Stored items
=== Section Start ===
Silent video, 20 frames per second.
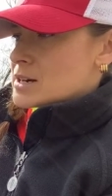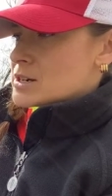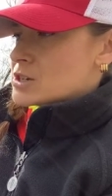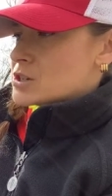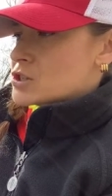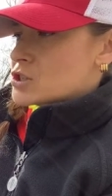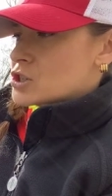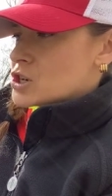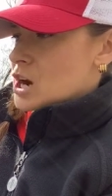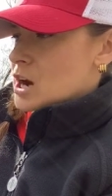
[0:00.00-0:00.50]
to
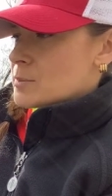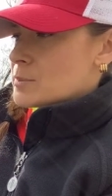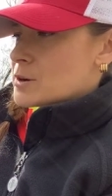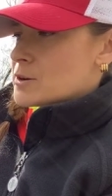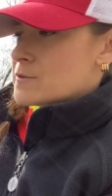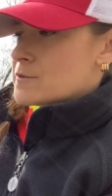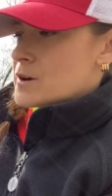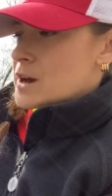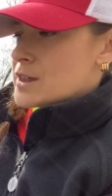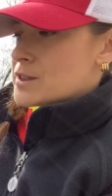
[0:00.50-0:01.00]
stop
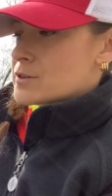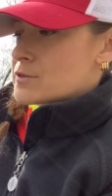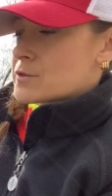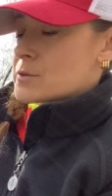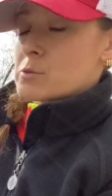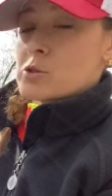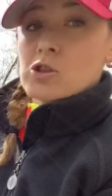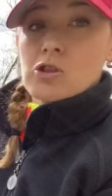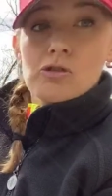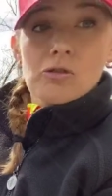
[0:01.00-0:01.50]
her father
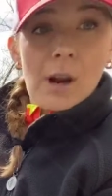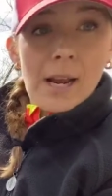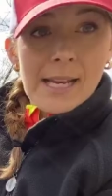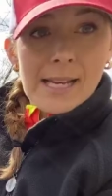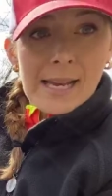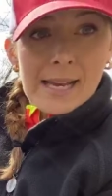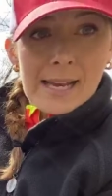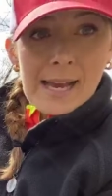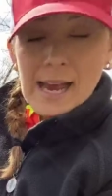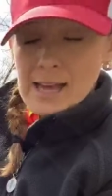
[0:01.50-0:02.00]
from striking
=== Section End ===
*WORK INSTRUCTIONS:*
Your copy should hold exactly the lines from the line bearing "[0:00.00-0:00.50]" through the end of the data, both included, and no pictures or anything further.

*RESPONSE BELOW:*
[0:00.00-0:00.50]
to
[0:00.50-0:01.00]
stop
[0:01.00-0:01.50]
her father
[0:01.50-0:02.00]
from striking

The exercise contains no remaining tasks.